Collected data entries
--------------------------------------------------
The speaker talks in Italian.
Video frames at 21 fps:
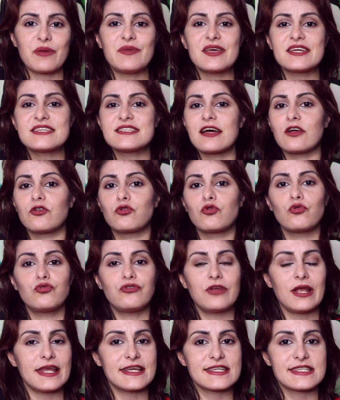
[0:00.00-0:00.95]
Mi è stato
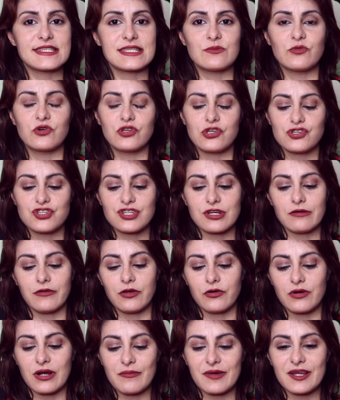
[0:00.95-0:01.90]
utilissimo,
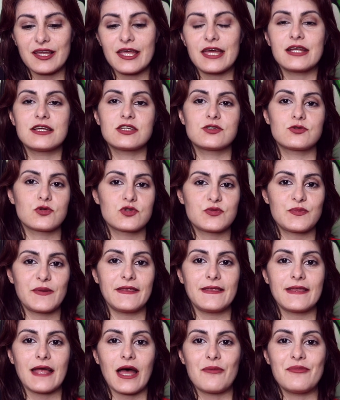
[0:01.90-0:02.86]
dicevo, in una maniera
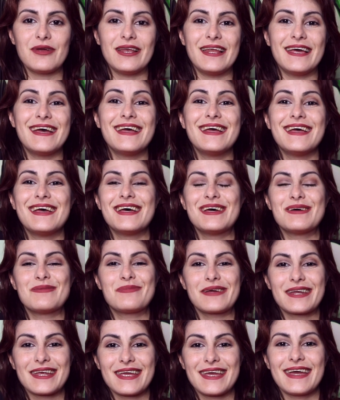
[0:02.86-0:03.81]
insospettabile
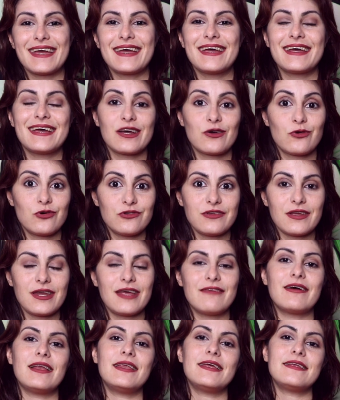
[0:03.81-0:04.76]
perché eh,
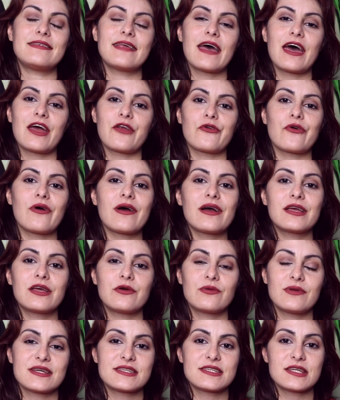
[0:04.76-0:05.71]
conteneva all'interno
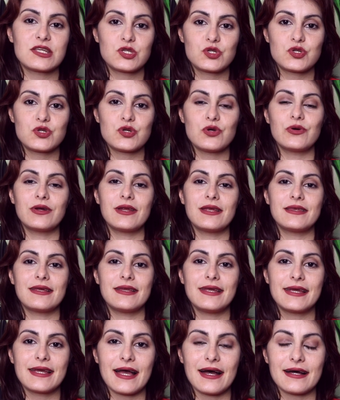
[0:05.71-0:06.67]
anche una sezione
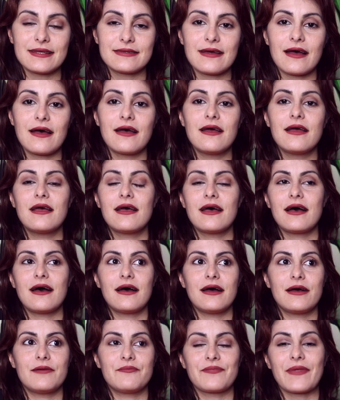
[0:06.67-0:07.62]
dedicata
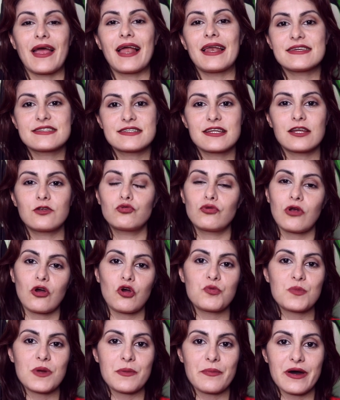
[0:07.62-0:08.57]
ehm, alla scrittura
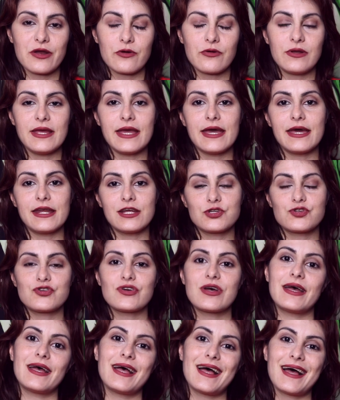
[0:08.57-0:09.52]
come parolieri,
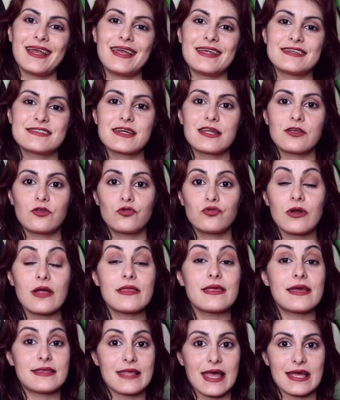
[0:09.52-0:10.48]
cioè alla
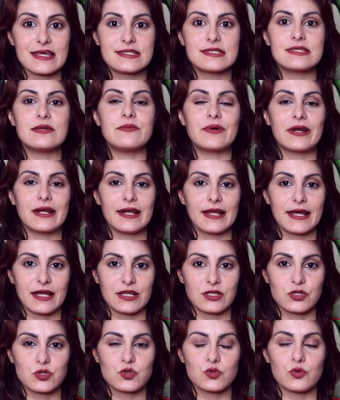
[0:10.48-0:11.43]
scrittura dei testi per le
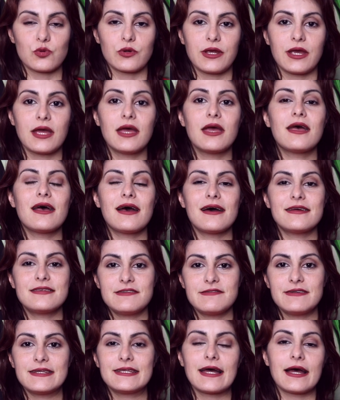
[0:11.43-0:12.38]
canzoni,
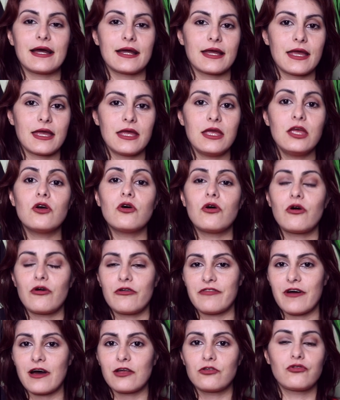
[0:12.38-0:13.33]
attività che io
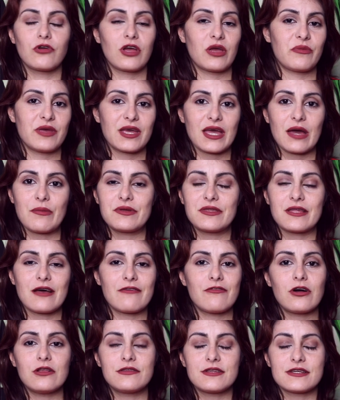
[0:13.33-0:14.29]
ho fatto e che mi capita
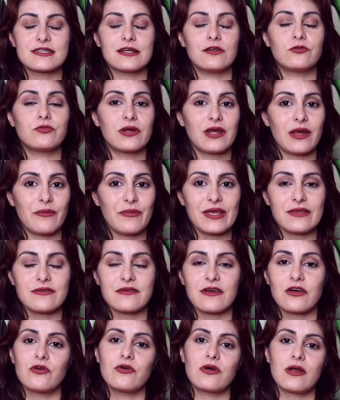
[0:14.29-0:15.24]
a volte
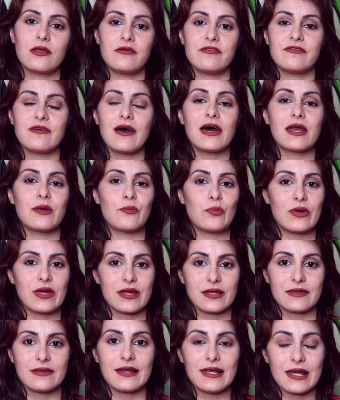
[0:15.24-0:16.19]
saltuariamente ancora di fare
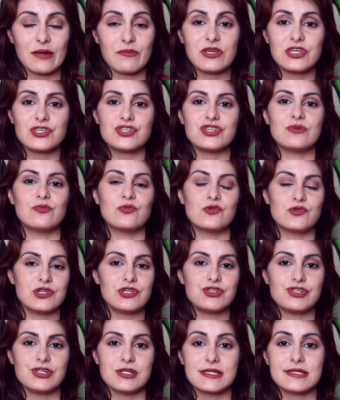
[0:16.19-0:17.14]
per degli amici
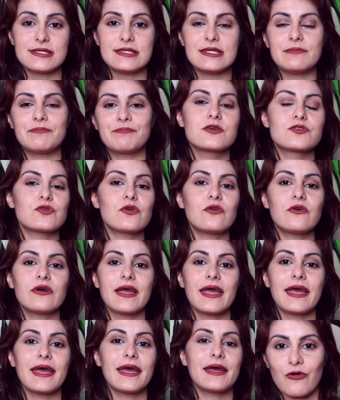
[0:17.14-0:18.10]
musicisti, solo
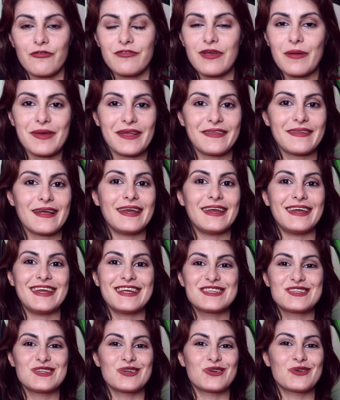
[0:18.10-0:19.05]
che ovviamente
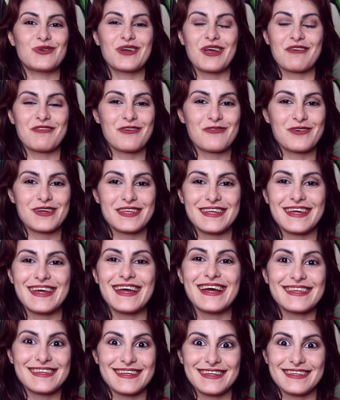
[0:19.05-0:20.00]
all'inizio non avevo
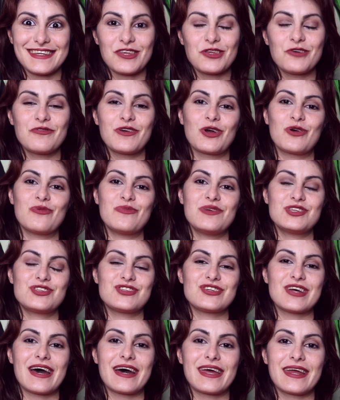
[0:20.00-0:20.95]
idea di da dove
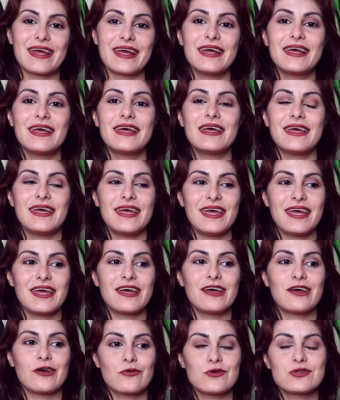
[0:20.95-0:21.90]
cominciare
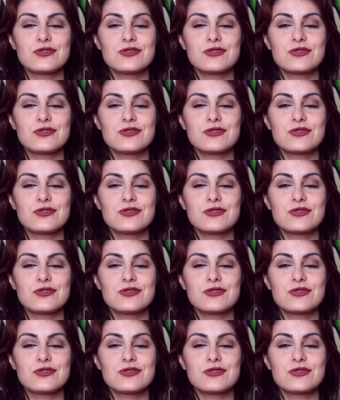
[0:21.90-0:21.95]
e eh,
--------------------------------------------------
**How to complete this task:** Send back the entries above exactly. Skip the images.

**Answer:**
The speaker talks in Italian.
Video frames at 21 fps:
[0:00.00-0:00.95]
Mi è stato
[0:00.95-0:01.90]
utilissimo,
[0:01.90-0:02.86]
dicevo, in una maniera
[0:02.86-0:03.81]
insospettabile
[0:03.81-0:04.76]
perché eh,
[0:04.76-0:05.71]
conteneva all'interno
[0:05.71-0:06.67]
anche una sezione
[0:06.67-0:07.62]
dedicata
[0:07.62-0:08.57]
ehm, alla scrittura
[0:08.57-0:09.52]
come parolieri,
[0:09.52-0:10.48]
cioè alla
[0:10.48-0:11.43]
scrittura dei testi per le
[0:11.43-0:12.38]
canzoni,
[0:12.38-0:13.33]
attività che io
[0:13.33-0:14.29]
ho fatto e che mi capita
[0:14.29-0:15.24]
a volte
[0:15.24-0:16.19]
saltuariamente ancora di fare
[0:16.19-0:17.14]
per degli amici
[0:17.14-0:18.10]
musicisti, solo
[0:18.10-0:19.05]
che ovviamente
[0:19.05-0:20.00]
all'inizio non avevo
[0:20.00-0:20.95]
idea di da dove
[0:20.95-0:21.90]
cominciare
[0:21.90-0:21.95]
e eh,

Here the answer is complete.